Seven years ago, we published a chart showing what it would set you back to park your superyacht in Port Hercule for the Monaco Formula 1 Grand Prix.
At the time, the numbers were eye-watering. €128,000 (including VAT) to berth the biggest vessels in the port through a Formula 1 weekend. But looking at them now, you’d be forgiven for thinking they were almost quaint.
You have to remember, of course, that this was 2019. Early 2019, when COVID hadn’t yet been uttered and the first season of Drive to Survive was only two months old. But that was then, and this is now.
According to this year’s official Société d’Exploitation des Ports de Monaco brochure, an aquatic parking space for one of the world’s most prestigious sporting events has increased by as much as 138%. It tracks almost perfectly with what Formula 1 itself has become.

Cast your mind back to the world in April 2019, when we first ran these numbers. Most casual sports fans could name Lewis Hamilton and perhaps Fernando Alonso, but the rest of the paddock may as well have been wearing their helmets 24/7 to the everyday punter.
Even for the fair weather fan, however, the Monaco Grand Prix has always represented the best of the best in motorsport, with close-quarters street racing against the backdrop of billionaires and their boats.
Then the pandemic hit and Drive to Survive landed on Netflix, introducing the world’s premier motorsport to an entirely new global audience almost overnight.
Now every man and his dog wants a piece of the Formula 1 action, propelling the sport into one of the most valuable commercial properties on the planet. And nowhere is this more prominent than during the Monaco Grand Prix weekend.
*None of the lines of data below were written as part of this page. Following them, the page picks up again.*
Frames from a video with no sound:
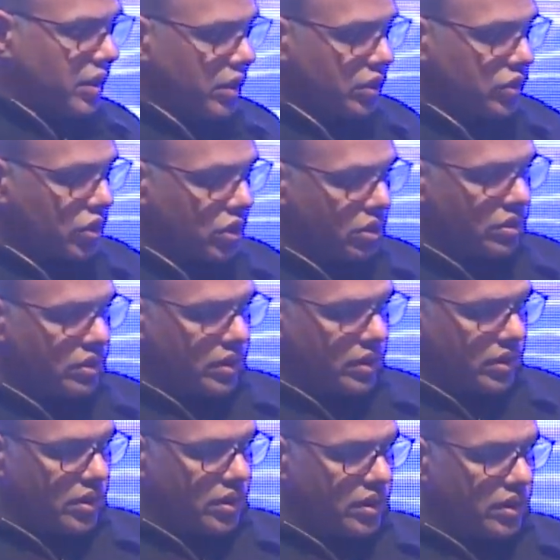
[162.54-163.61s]
So
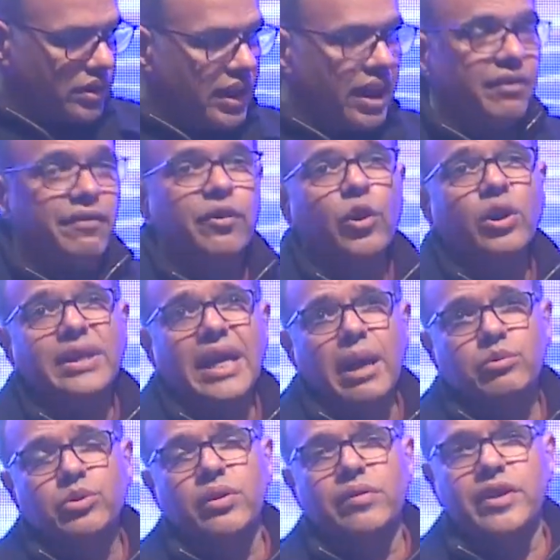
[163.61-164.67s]
there are 4
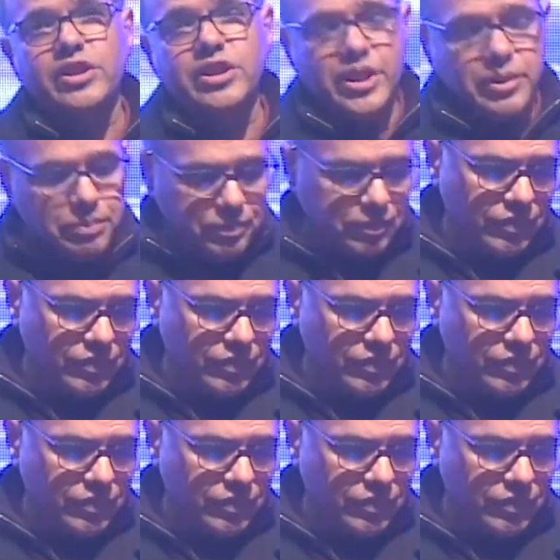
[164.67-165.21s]
types of regime.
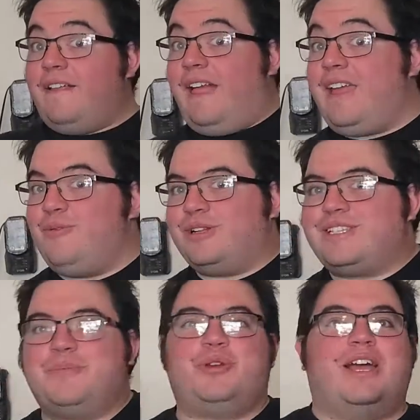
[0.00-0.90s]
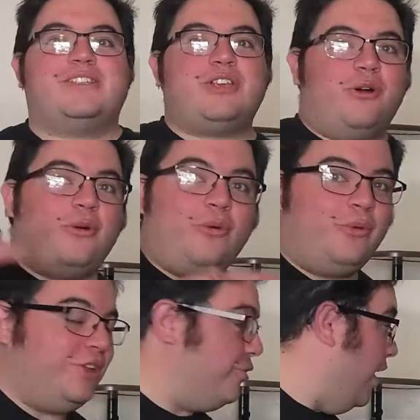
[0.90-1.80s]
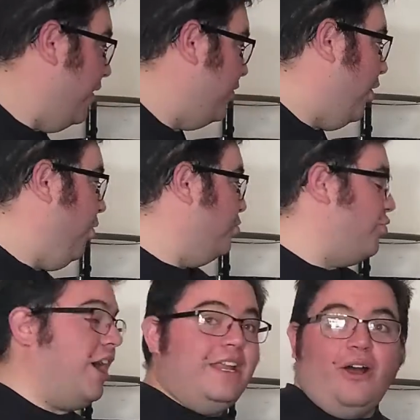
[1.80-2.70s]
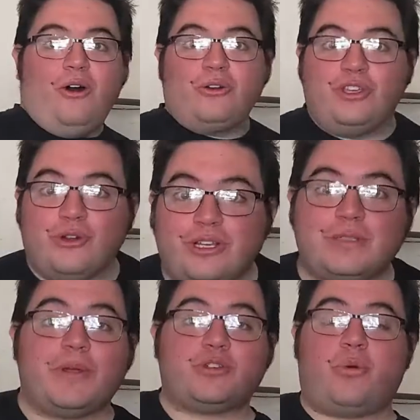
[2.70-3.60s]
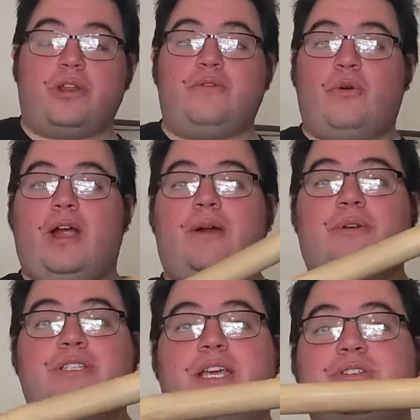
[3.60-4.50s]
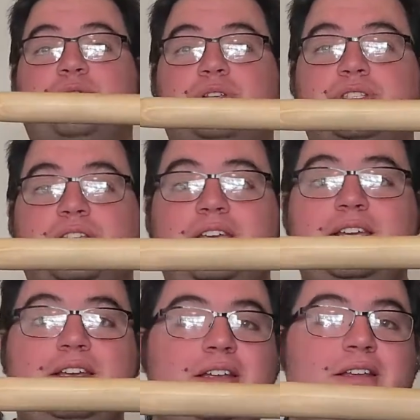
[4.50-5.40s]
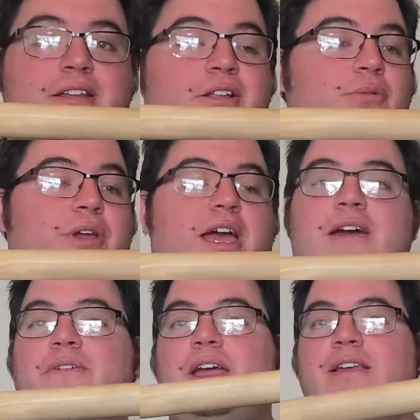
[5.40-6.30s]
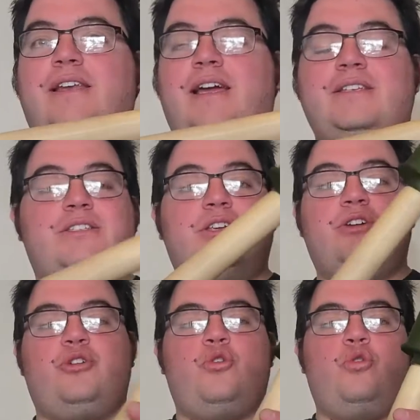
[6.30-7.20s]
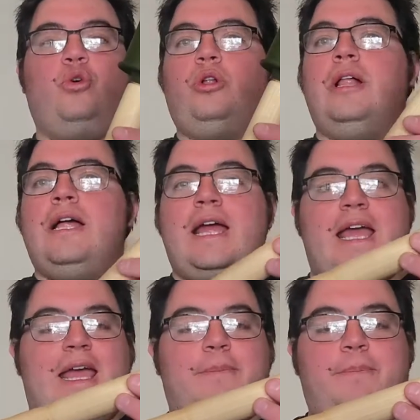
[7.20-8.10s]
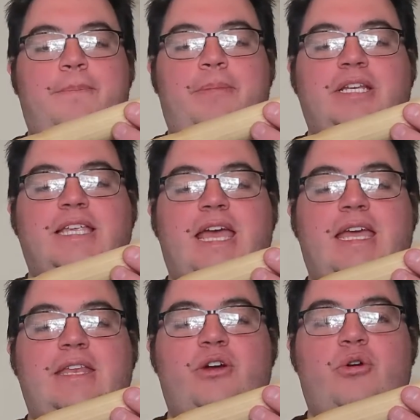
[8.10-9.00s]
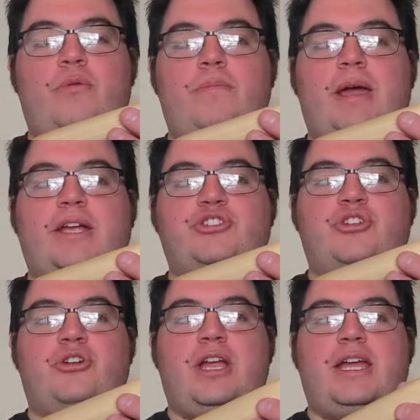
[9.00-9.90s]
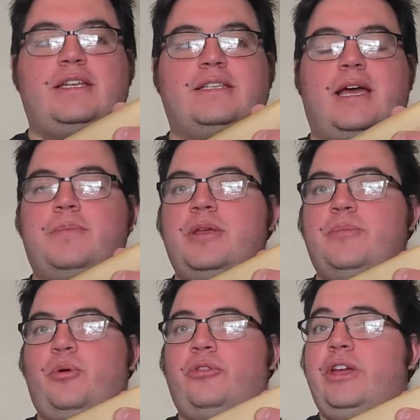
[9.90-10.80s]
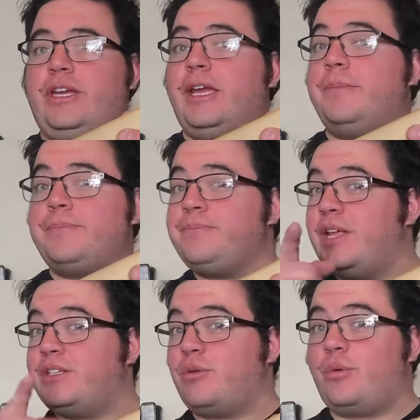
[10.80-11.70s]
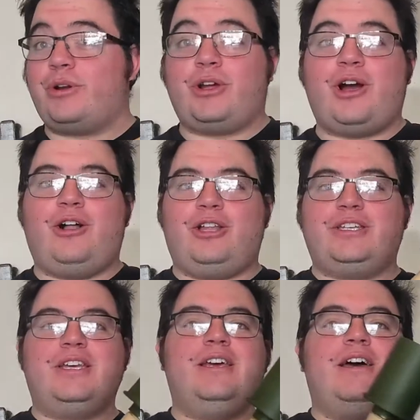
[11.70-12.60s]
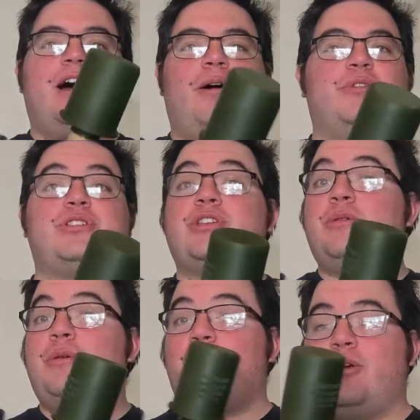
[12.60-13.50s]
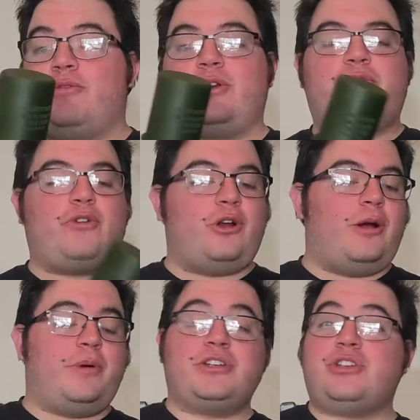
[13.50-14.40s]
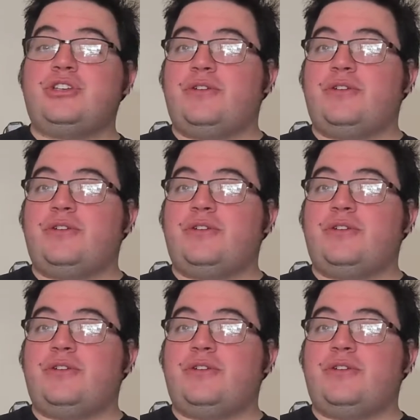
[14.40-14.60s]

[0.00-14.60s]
Hey, what's up you guys? So we do have it all dried, all cured. It's been 24 hours, as you can see. We have a nice, cool potato masher anti-people thingy. That's what we're gonna call it. This is gonna be perfect for a bunch of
Where the preferred mode of transport doesn’t even come on wheels.

Each year, Port Hercule becomes the most concentrated display of private wealth, operating as a floating hospitality venue, and the Société d’Exploitation des Ports de Monaco – the committee tasked with allocating the mooring during a Formula 1 race weekend – prices it accordingly.
Zone 1 remains trackside, Zone 2 around the Piscine, Zone 3 in-port with no race view, and Fontvieille across the headland. But every bracket has marched upward.
For a 50–59 metre superyacht in the best trackside position, you are now looking at €110,135 for the week, up from €74,737 in 2019. Similarly, the smallest boat on the list (under 19.5m) has gone up to €22,316 from just €10,918 in 2019. That’s a jump of 104%. Of course, none of this is likely to deter anyone already in the conversation.

At the time of writing, BOATPro reports 106 yachts are berthed in Port Hercule, and a further 180 are anchored along the Riviera between Roquebrune-Cap-Martin and Beaulieu-sur-Mer.
Among the headline acts: Lürssen's 122-metre Kismet – the Motor Yacht of the Year 2025, available for charter at €3,000,000 a week – Feadship's hydrogen-powered Breakthrough, fresh from winning the same award in 2026, Bernard Arnault's 101.5-metre Symphony, and the formerly impounded Alfa Nero.
The Monaco Grand Prix is the crème de la crème of the Formula 1 calendar precisely because it makes no concessions to accessibility. The circuit is too narrow to produce great racing by modern standards. The geography is absurd. The cost of entry, at every level, is punishing. And yet the waiting list for a trackside berth grows longer every year.
It tells you everything you need to know about where the sport has arrived.